:: TASK DATA

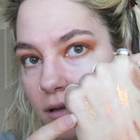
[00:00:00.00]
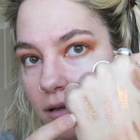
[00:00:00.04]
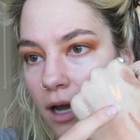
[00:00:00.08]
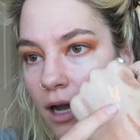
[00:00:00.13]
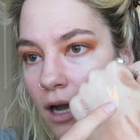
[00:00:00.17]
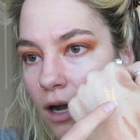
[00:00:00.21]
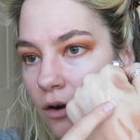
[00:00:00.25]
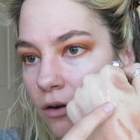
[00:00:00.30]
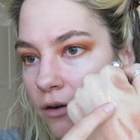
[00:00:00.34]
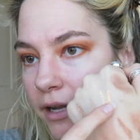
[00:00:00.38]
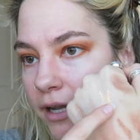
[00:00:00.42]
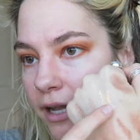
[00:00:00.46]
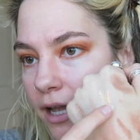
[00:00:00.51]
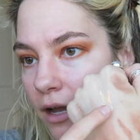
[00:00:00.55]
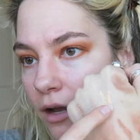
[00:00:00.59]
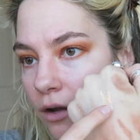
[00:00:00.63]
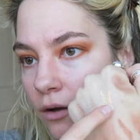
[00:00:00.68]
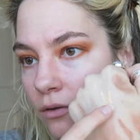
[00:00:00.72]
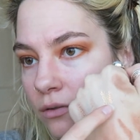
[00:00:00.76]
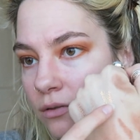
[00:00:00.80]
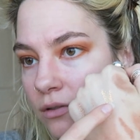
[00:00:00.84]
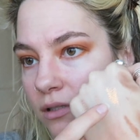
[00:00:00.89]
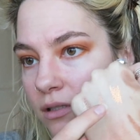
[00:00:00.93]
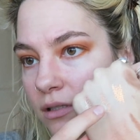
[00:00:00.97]
Hungry
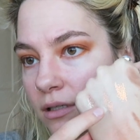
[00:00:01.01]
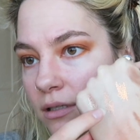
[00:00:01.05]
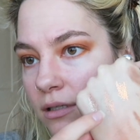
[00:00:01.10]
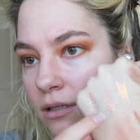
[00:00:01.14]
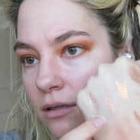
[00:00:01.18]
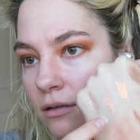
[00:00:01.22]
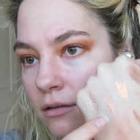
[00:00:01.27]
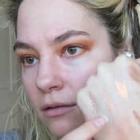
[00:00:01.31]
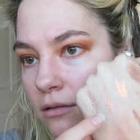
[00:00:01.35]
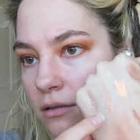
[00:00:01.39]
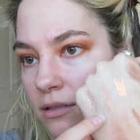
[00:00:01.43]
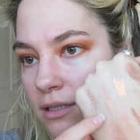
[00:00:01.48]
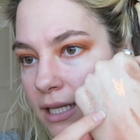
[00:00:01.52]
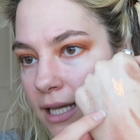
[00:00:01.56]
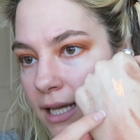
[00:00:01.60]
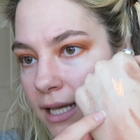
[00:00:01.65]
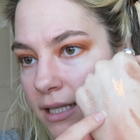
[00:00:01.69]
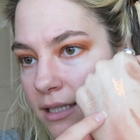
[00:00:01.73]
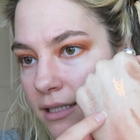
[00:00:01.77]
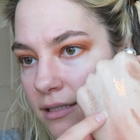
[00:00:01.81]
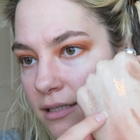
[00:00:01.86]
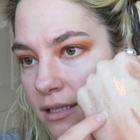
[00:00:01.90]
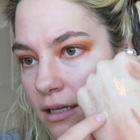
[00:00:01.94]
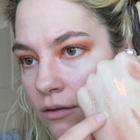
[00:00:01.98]
Ghost,
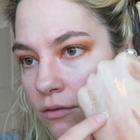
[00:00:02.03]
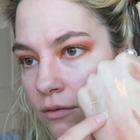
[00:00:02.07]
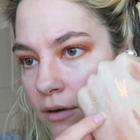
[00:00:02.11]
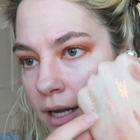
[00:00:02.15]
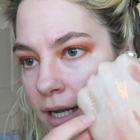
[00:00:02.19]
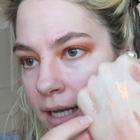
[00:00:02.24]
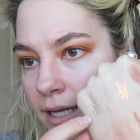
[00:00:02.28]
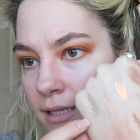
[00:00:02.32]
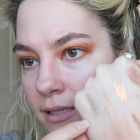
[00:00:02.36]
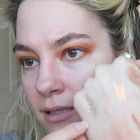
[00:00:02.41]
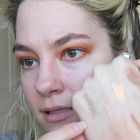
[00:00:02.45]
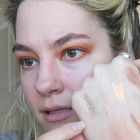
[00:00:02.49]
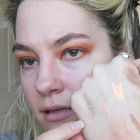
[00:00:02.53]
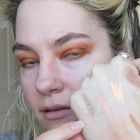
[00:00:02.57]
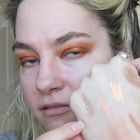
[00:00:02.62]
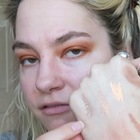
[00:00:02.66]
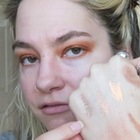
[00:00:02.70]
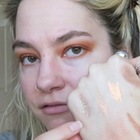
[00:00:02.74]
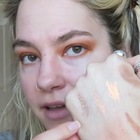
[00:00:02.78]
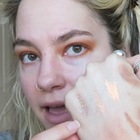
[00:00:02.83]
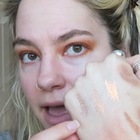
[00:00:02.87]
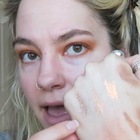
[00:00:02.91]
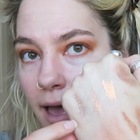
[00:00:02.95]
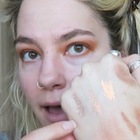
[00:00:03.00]
Tequila Sunrise,
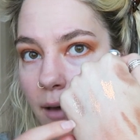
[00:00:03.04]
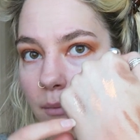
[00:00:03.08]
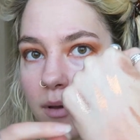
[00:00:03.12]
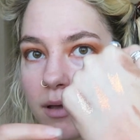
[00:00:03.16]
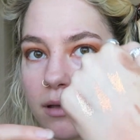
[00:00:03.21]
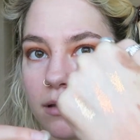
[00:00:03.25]
Fab.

::::

» **INSTRUCTIONS TO FOLLOW**: Find the line containing "[00:00:00.93]" in the records above, then copy it and every line after it exactly, through the last one, without any pictures.

» **TASK OUTPUT**:
[00:00:00.93]
[00:00:00.97]
Hungry
[00:00:01.01]
[00:00:01.05]
[00:00:01.10]
[00:00:01.14]
[00:00:01.18]
[00:00:01.22]
[00:00:01.27]
[00:00:01.31]
[00:00:01.35]
[00:00:01.39]
[00:00:01.43]
[00:00:01.48]
[00:00:01.52]
[00:00:01.56]
[00:00:01.60]
[00:00:01.65]
[00:00:01.69]
[00:00:01.73]
[00:00:01.77]
[00:00:01.81]
[00:00:01.86]
[00:00:01.90]
[00:00:01.94]
[00:00:01.98]
Ghost,
[00:00:02.03]
[00:00:02.07]
[00:00:02.11]
[00:00:02.15]
[00:00:02.19]
[00:00:02.24]
[00:00:02.28]
[00:00:02.32]
[00:00:02.36]
[00:00:02.41]
[00:00:02.45]
[00:00:02.49]
[00:00:02.53]
[00:00:02.57]
[00:00:02.62]
[00:00:02.66]
[00:00:02.70]
[00:00:02.74]
[00:00:02.78]
[00:00:02.83]
[00:00:02.87]
[00:00:02.91]
[00:00:02.95]
[00:00:03.00]
Tequila Sunrise,
[00:00:03.04]
[00:00:03.08]
[00:00:03.12]
[00:00:03.16]
[00:00:03.21]
[00:00:03.25]
Fab.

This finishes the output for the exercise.